Yes, if one person's rights are denied, it's wrong. Thus, my concern for the brother/sister scenario I cited. Sorry for not being 100% pure here in recognizing the breadth of the problem is much bigger for others in the real world. Where first cousins for a long time might have had less right than they deserve, but a lot more than same sex couples. That is if "incest" means that as compared to talk of two brothers.

As to polygamous couples, merely living together has been generally allowed in practice. It is illegal some places as would be what amounts to legal adultery. This results in some people being targeted, but in general, especially in some regions in the Southwest, not many. Cohabitation for a single couple itself was broadly against the law in many places.

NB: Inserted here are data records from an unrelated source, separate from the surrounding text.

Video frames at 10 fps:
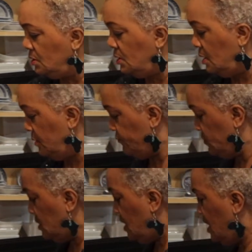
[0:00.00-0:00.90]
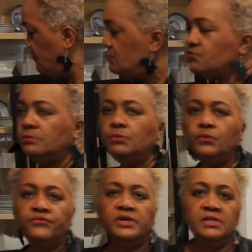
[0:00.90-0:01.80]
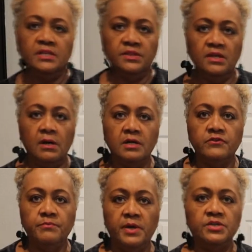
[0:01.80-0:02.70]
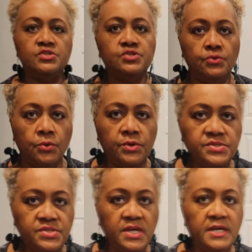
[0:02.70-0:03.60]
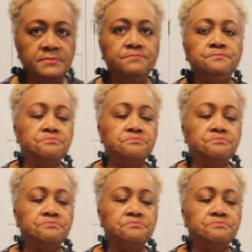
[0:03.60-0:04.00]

Yeah, I haven't removed anything out of my stores yet,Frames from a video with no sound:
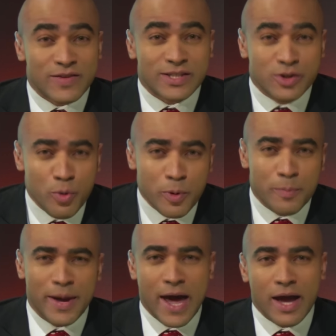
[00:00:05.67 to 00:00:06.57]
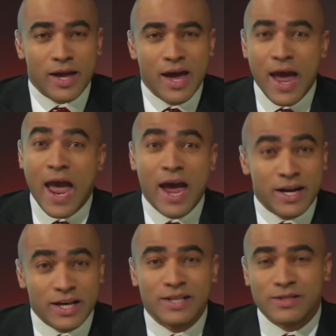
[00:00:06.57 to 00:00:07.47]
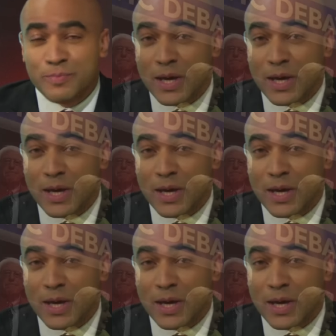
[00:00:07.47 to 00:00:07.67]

have a super PAC and isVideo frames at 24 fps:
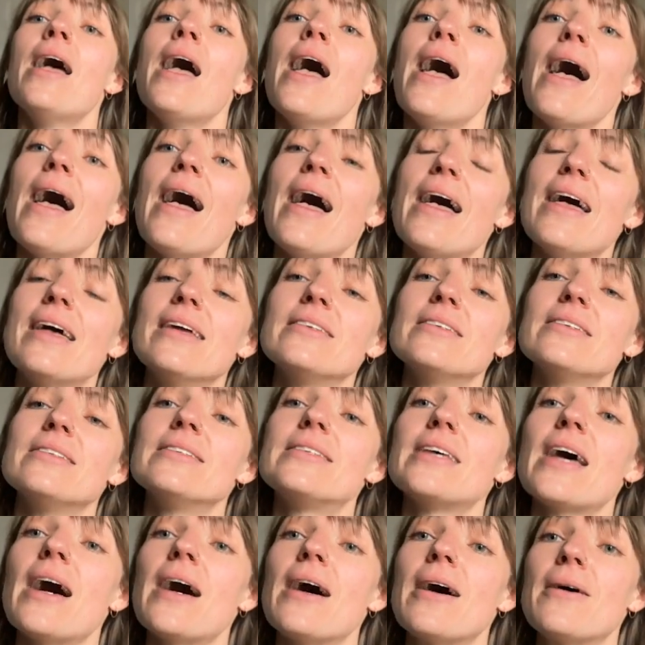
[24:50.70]

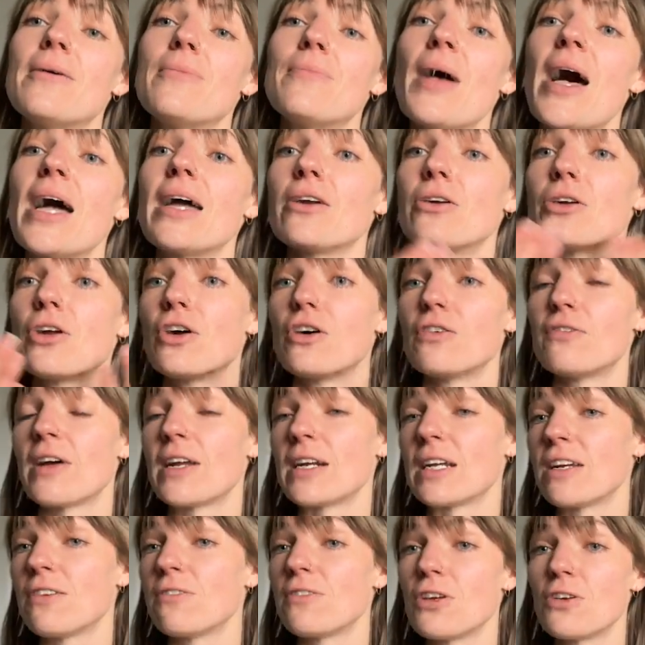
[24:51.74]
And I don't know if
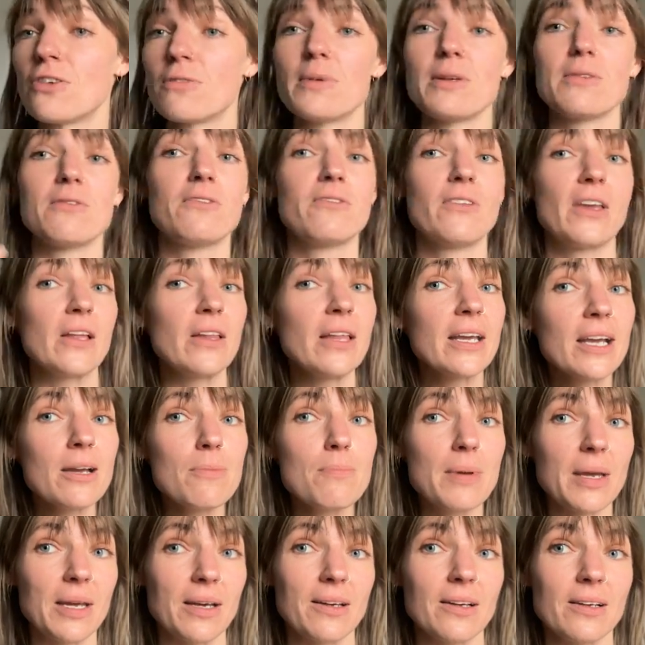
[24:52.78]
any of you have been feeling a
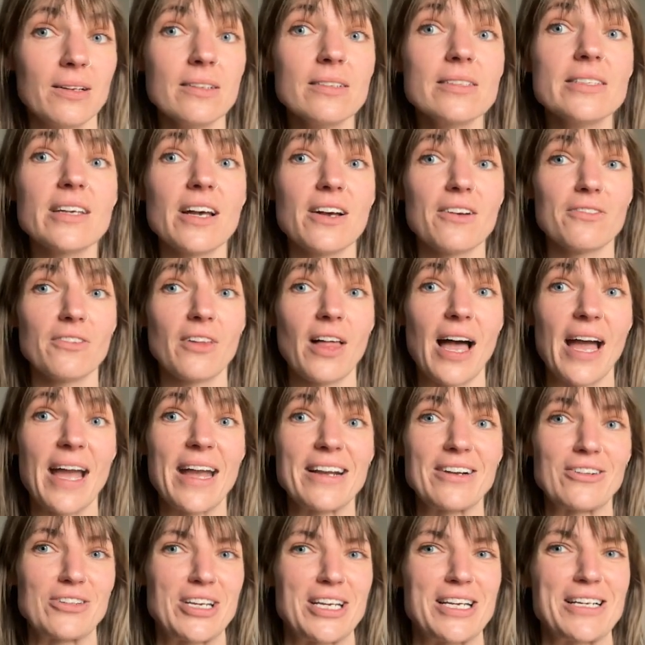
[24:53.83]
build of
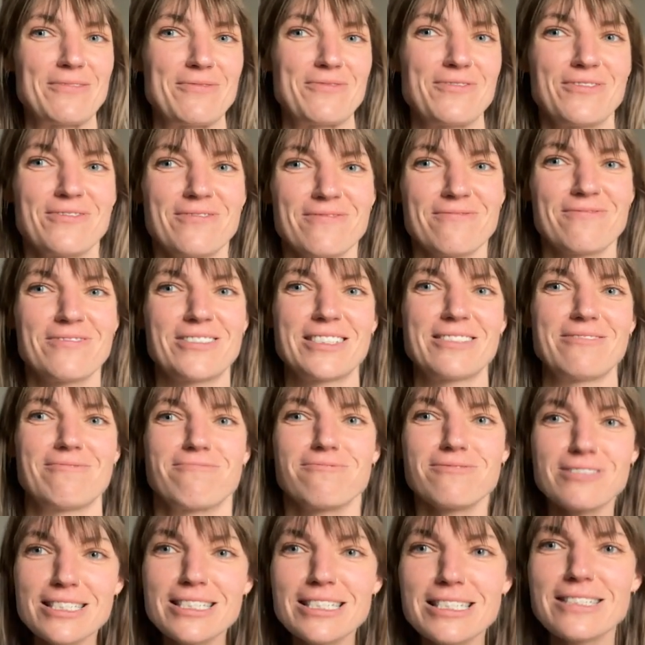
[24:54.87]
like, okay, I'm
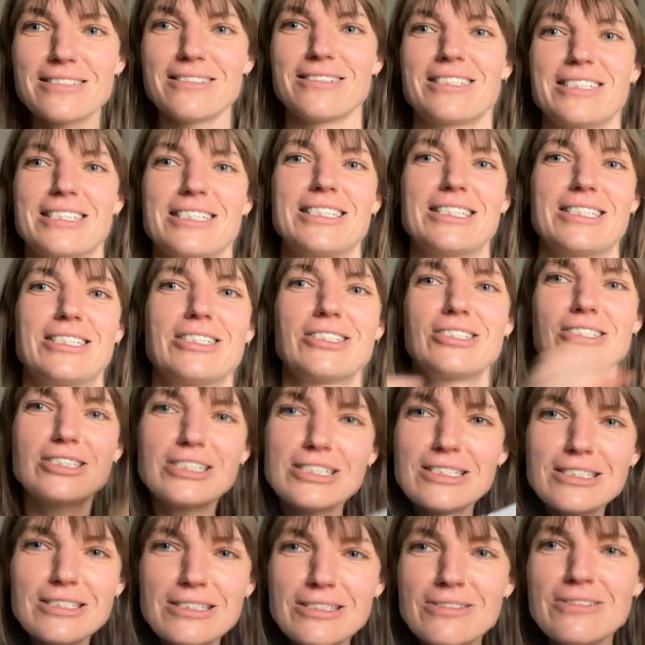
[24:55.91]
ready, let's
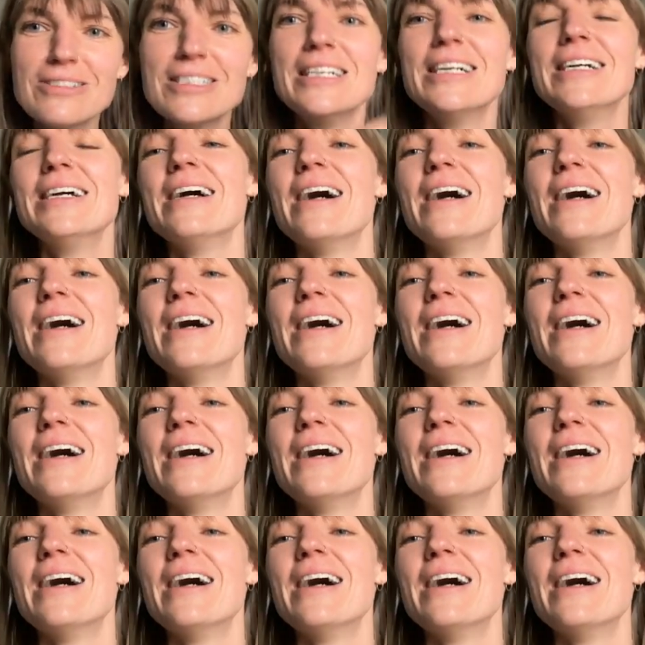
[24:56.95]
go.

The issue there really is some form of legal recognition. But, making it clear polygamous couples can set up households together legally would be the right thing to do. It would make many of their lives easier.

Lowry said...

Gentlemen, with all due respect, you both avoid the implications of involving the government in a religious ritual. The government should give you the piece of paper that defines what your legal benefits and obligations are, and separately (before after whenever you feel like it) you go to your preferred house of worship or bower of enchanted trees to be married by whichever gods/goddesses/fungi you prefer. The United States government has no place telling anybody they are married in the eyes of God.

"Government licensed marriages are a form of 'civil union.'"

Does this really bear mentioning?

Bob Barr also (politically wisely) does not bring up the idea of ending government association with "marriage"

Keith Kaplan said...

Joe, I appreciate your point about familial vs non-familial recognition by the State and I think that's correct. I'd like to see a legal recognitiion based on a contract removing marriage from the equation, opened to all, but I doubt that's realistic short of a State like AL refusing to issue any licenses (as some Counties have chosen to do).

I also wanted to apologize that my point wasn't as clear as it could have been.

While I concede that there are reasons (e.g. coercion), my issue wasn't merely that it's overly broad, but that those aren't substantially related to the category banned. Certainly, not everything that is possible in a sub-group would be applicable to a ban on the whole group.

Obviously that coercive link becomes even more tenuous as you move further away from a nuclear family situation.